Plant-Lore

Collecting the folklore and uses of plants

Commemorating William of Orange

William of Orange landed at Brixham, Devon, on 5 November 1688, to oust his Catholic father-in-law, King James II, and champion the Protestant faith.  To commemorate this members of the Plymouth District Loyal Lodge organise a march each year in the town, lay flowers at the base of William’s statue and hold a short religious service.

In 2018 the event was held on Saturday 3 November, when marchers assembled at the Rugby Club at about 2 p.m. and processed down to the statue, before their service which was held nearby in the shelter of the old fish market.  Probably about 100 people participated, in what was in some ways a rather low-key event: it is not advertised on the town’s list of upcoming events, no roads are closed, there is no police presence, and local people take little interest.

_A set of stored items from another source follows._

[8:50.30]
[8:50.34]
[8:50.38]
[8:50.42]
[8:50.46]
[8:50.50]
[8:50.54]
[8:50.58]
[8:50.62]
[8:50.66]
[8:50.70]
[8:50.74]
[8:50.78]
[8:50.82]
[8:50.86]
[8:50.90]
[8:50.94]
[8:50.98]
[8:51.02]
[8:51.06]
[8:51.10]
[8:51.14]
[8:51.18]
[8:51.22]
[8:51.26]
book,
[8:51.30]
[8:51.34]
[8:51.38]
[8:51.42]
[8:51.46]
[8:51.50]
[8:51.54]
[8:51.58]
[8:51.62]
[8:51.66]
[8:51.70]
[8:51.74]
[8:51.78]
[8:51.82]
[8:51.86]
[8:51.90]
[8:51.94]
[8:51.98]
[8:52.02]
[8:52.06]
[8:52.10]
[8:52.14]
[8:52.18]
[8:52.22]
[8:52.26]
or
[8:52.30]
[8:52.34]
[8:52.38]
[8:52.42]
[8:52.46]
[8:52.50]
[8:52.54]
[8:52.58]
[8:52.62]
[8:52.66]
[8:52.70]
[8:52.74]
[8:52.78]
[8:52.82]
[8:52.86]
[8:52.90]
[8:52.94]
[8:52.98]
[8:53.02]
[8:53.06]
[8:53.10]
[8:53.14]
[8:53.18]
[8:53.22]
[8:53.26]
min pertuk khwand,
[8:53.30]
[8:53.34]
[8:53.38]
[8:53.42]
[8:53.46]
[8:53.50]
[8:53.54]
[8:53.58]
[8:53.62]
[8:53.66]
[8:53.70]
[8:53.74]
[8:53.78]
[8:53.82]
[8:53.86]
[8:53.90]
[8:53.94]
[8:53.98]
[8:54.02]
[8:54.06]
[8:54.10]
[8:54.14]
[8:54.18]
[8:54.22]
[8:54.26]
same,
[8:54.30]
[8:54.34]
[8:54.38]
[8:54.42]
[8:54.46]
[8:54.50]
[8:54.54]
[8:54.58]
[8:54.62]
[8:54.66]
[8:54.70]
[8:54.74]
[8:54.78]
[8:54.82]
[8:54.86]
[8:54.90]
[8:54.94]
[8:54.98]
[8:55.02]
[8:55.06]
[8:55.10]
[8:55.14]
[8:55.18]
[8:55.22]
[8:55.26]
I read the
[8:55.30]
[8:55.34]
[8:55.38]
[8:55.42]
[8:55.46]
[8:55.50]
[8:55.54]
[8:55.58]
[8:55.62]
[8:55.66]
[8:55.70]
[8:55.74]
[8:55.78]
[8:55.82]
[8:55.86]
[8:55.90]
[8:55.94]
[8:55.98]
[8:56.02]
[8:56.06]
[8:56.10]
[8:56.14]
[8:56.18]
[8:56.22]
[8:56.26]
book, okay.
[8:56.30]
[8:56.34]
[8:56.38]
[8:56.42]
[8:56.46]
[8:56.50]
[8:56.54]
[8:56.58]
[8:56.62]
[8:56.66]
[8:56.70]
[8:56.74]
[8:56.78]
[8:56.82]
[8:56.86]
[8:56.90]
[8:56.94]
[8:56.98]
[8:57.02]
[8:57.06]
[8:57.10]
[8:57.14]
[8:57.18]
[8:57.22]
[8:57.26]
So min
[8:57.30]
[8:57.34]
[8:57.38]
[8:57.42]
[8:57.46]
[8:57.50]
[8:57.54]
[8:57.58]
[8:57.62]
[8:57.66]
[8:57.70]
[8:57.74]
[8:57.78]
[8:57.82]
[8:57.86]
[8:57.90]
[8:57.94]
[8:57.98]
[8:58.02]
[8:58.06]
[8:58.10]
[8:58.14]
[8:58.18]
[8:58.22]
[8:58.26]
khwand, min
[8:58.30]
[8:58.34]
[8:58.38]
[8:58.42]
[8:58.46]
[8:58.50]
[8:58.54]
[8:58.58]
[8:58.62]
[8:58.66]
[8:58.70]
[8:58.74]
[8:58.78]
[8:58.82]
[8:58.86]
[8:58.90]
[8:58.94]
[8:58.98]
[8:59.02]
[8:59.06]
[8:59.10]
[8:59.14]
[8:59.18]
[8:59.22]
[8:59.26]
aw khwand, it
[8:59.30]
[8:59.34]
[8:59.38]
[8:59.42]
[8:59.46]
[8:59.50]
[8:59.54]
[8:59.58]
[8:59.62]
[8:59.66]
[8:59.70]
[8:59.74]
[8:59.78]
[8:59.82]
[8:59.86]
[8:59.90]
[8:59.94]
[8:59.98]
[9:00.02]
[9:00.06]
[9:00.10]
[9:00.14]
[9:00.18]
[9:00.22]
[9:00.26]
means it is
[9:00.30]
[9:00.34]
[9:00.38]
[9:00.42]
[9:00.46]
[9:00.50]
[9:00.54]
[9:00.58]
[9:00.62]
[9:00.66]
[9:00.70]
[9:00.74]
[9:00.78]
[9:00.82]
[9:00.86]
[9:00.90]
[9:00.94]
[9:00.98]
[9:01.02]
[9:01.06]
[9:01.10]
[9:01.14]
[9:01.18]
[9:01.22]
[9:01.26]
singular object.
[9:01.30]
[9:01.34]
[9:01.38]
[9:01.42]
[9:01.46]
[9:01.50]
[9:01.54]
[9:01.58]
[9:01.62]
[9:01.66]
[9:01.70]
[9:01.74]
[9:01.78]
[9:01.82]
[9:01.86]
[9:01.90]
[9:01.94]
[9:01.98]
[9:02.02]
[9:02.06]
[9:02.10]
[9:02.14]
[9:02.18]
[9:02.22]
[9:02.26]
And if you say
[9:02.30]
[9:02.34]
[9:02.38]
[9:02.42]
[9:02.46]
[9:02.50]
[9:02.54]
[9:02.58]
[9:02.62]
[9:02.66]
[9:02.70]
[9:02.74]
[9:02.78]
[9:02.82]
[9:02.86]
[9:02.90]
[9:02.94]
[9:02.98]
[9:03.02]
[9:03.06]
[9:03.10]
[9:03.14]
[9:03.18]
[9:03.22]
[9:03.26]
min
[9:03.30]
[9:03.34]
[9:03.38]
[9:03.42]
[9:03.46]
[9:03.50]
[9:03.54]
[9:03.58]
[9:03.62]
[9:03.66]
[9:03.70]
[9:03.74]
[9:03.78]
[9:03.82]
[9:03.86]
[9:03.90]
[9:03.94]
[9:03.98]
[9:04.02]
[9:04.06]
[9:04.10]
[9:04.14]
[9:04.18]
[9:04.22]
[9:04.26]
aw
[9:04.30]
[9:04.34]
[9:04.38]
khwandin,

Most, if not all, of the marchers wore red poppies (Papaver), but few orange lilies were seen; a few women wore artificial ones, and both orange lilies and daffodils (Narcissus sp., the national flower of Wales) were depicted on the banner of Cardiff’s Rawlins White Memorial Lodge.

The flowers placed at the base of the statue included a wreath made of red and white flowers and blue ribbons, poppy wreaths and crosses, and a bunch of blue lilies (Lilium), obviously white lilies which had been stood with their stalks in blue ink. Unfortunately the latter bore no card to indicate who had laid it there, so it’s unknown why blue lilies had been chosen.